VALÈNCIA. Han pasado muchas décadas desde que debutó con Permanet Vacation (1980) y Extraños en el paraíso (1984) y Jim Jarmusch siempre ha permanecido fiel a su esencia, a sus personajes lacónicos, a su sencillez formal, a su forma de utilizar el lenguaje cinematográfico para narrar lo cotidiano, lo aparentemente banal e intrascendente que en ocasiones se transforma en poesía, a su capacidad para convertir lo ordinario en excepcional, en metáfora de las ansiedades y contradicciones ser del humano.
No importa el género que utilice para contar sus historias, porque su punto de vista transforma por completo cualquier código predeterminado. Por eso, su reinterpretación de las películas de zombis, a pesar de que se encuentra articulada alrededor de todo un cúmulo de referencias cinéfilas, termina siendo cien por cien Jarmusch.

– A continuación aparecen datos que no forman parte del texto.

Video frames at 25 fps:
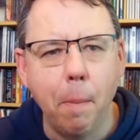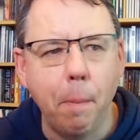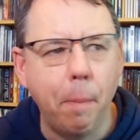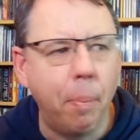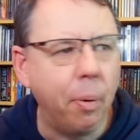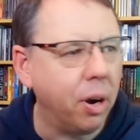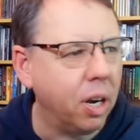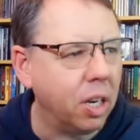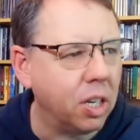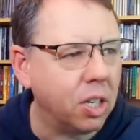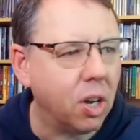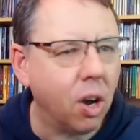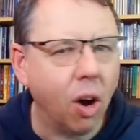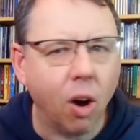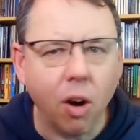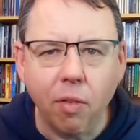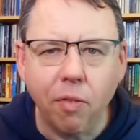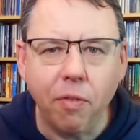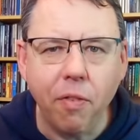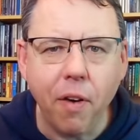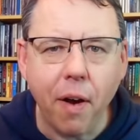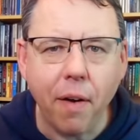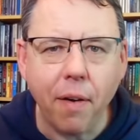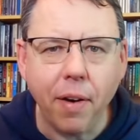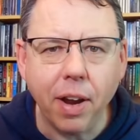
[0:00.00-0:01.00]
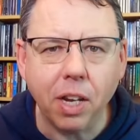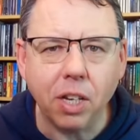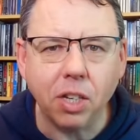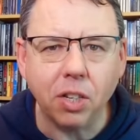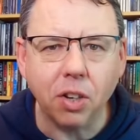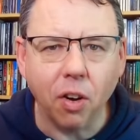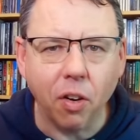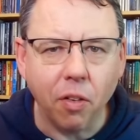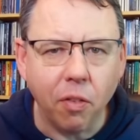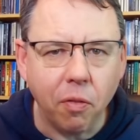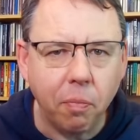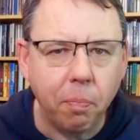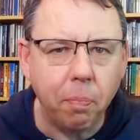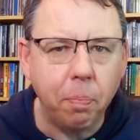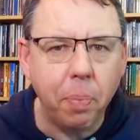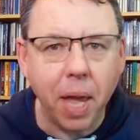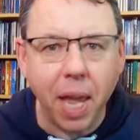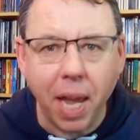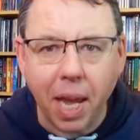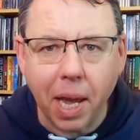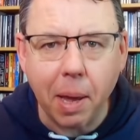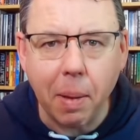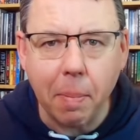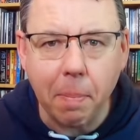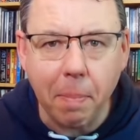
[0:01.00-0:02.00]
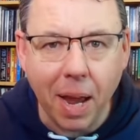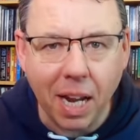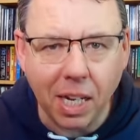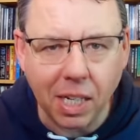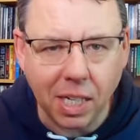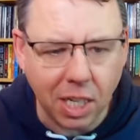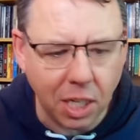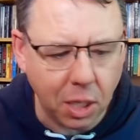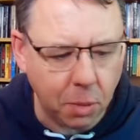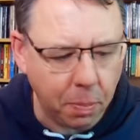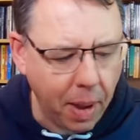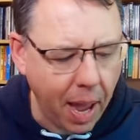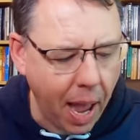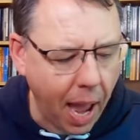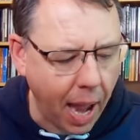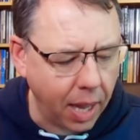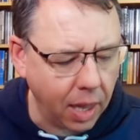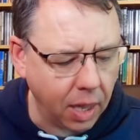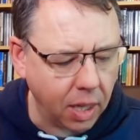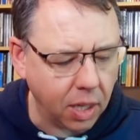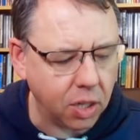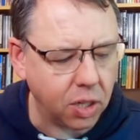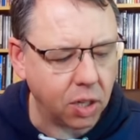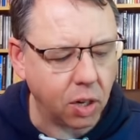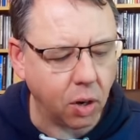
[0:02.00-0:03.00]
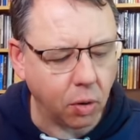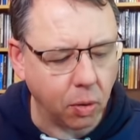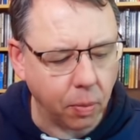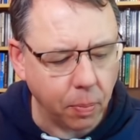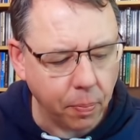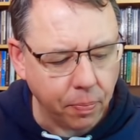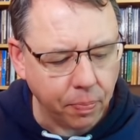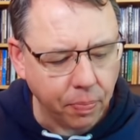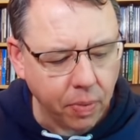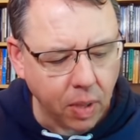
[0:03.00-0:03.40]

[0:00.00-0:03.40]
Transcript: but it's got a very sort of big message behind the song.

Los muertos no mueren es un festival de icónicas influencias, un juguete construido con un espíritu lúdico que nos lleva de tributo en tributo, de George A. Romero a Sam Fuller, John Carpenter pasando por Nosferatu, Herman Melville o Kill Bill. El director aborda el terror desde su vertiente más gamberra, alejándose del dandismo presente en su acercamiento al cine de vampiros en Solo los amantes se enamoran. Y lo hace, como no podía ser de otra manera, a su manera, imponiendo su mirada por encima de cualquier tipo de convención que en sus manos adquiere un sentido diferente. Con sus tiempos muertos, sus pausas dramáticas entre los diálogos, su sentido del ritmo y su humor inexpresivo.

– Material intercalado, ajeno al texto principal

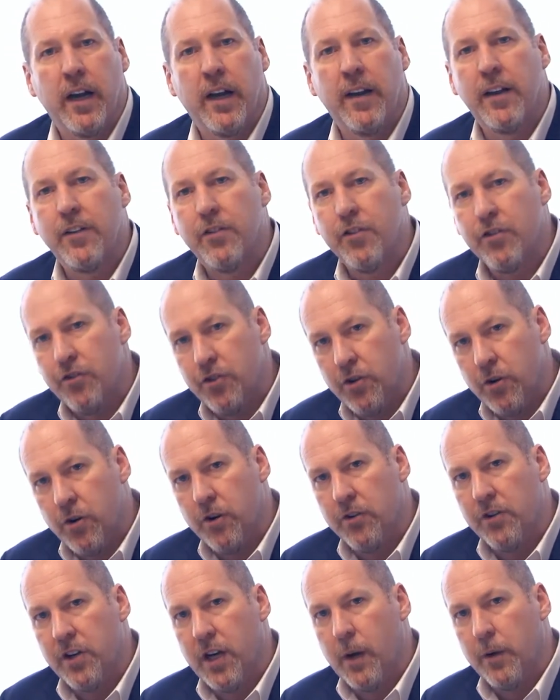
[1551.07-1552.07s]
And this is
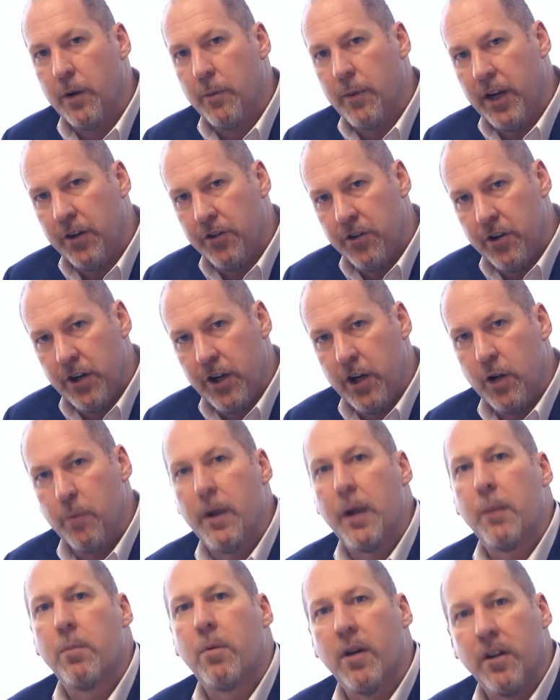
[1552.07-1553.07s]
your job to make sure your
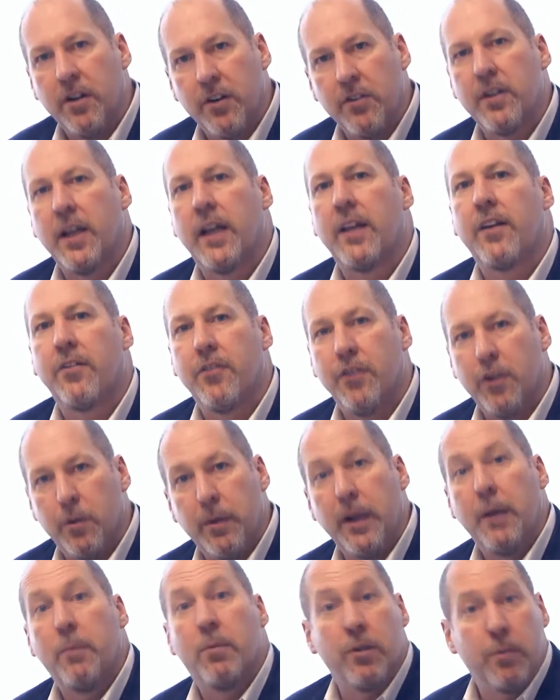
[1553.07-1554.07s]
people understand this and your
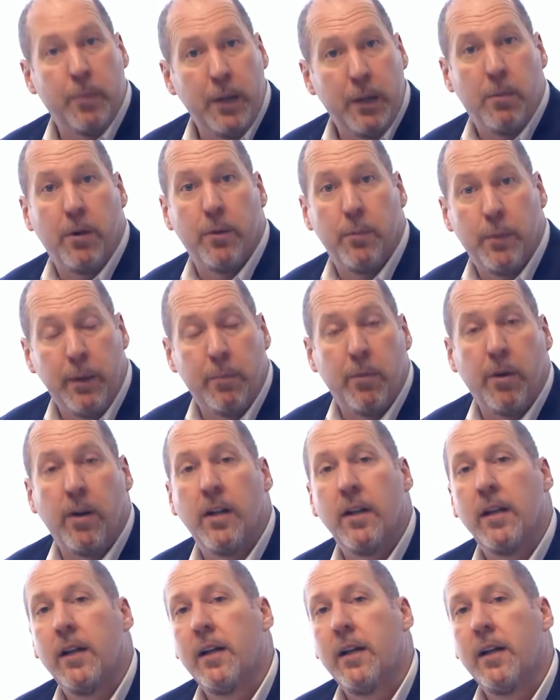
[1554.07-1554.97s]
people's people.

En esta ocasión, la autoconsciencia se impone en cada una de las imágenes de una película que comienza en un cementerio, el de Centerville, “a real nice place”, como reza una placa y que podría ser perfectamente un trasunto de Twin Peaks, con ese aroma de extrañeza que se respira. A lo largo del metraje suena de manera insistente el tema folk ‘The Dead Don’t Die’ de Sturgill Simpson porque según dice uno de los personajes, es la banda sonora de la película y la pareja de policías protagonista formada por Bill Murray y Adam Driver incluso verbaliza que conoce más o menos partes del guion y que no termina nada bien.
El director reflexiona en torno a la propia condición de la ficción a través de un mecanismo autoparódico. Ahí están sus colaboradores habituales para acompañarlo: además de Murray y Driver, Tilda Swinton regenta el tanatorio y es una samurái escocesa con aspecto de alienígena, Iggy Pop sale el primero de la tumba con su sempiterno semblante de muerto viviente y Tom Waits, mendigo y profeta, ejerce de observador y deus ex machina, encarnando a ese outsider que siempre ha sido a lo largo de su carrera profesional. Selena Gomez se convierte en una hípster urbanita, Caleb Landry Jones interpreta al freak experto en cultura popular y Steve Buscemi encarna a un blanco supremacista mientras Danny Glover aguanta sus bromas racistas.
En realidad, Los muertos no mueren está concebida como una sátira política en torno al mundo en el que vivimos. Norteamérica no tiene salvación, el cambio climático terminará por alterarlo todo por culpa de las decisiones equivocadas de los gobernantes, el vacío moral se impone y el Apocalipsis será inevitable. También George A. Romero concibió cada una de sus películas de zombis como poderosas metáforas sobre la sociedad en cada momento determinado: el racismo, el malestar provocado por la Guerra de Vietnam, la cultura del consumismo o el sensacionalismo de los medios de comunicación.
Los zombis de Jarmusch continúan enganchados a las mismas obsesiones que tenían en vida: el café, el alcohol, la wifi, la ropa, los antidepresivos. No importa que esté vivo o muerto, el ser humano se encuentra alienado y corrompido por un individualismo recalcitrante.
También podría interpretarse la película como el propio ocaso del director, un superviviente de una era lejana que ahora sale de la tumba porque necesita seguir dando dentelladas, aunque sea por mero placer. Pero a Jarmusch se le nota el desencanto. Hay algo que no funciona en la película. Quiere ser gracioso y no le sale. Fuerza momentos cómicos que se quedan en gags atonales. Salen incluso platillos volantes, y ni siquiera eso resulta suficiente. Es una comedia en la que hay que hacer mucho esfuerzo a la hora de reír. Le salva, eso sí, su falta de pretensiones, su carácter recreativo, su sano desprejuicio y su sencillez casi didáctica a la hora de aproximarse al escepticismo y el estado de decepción actual.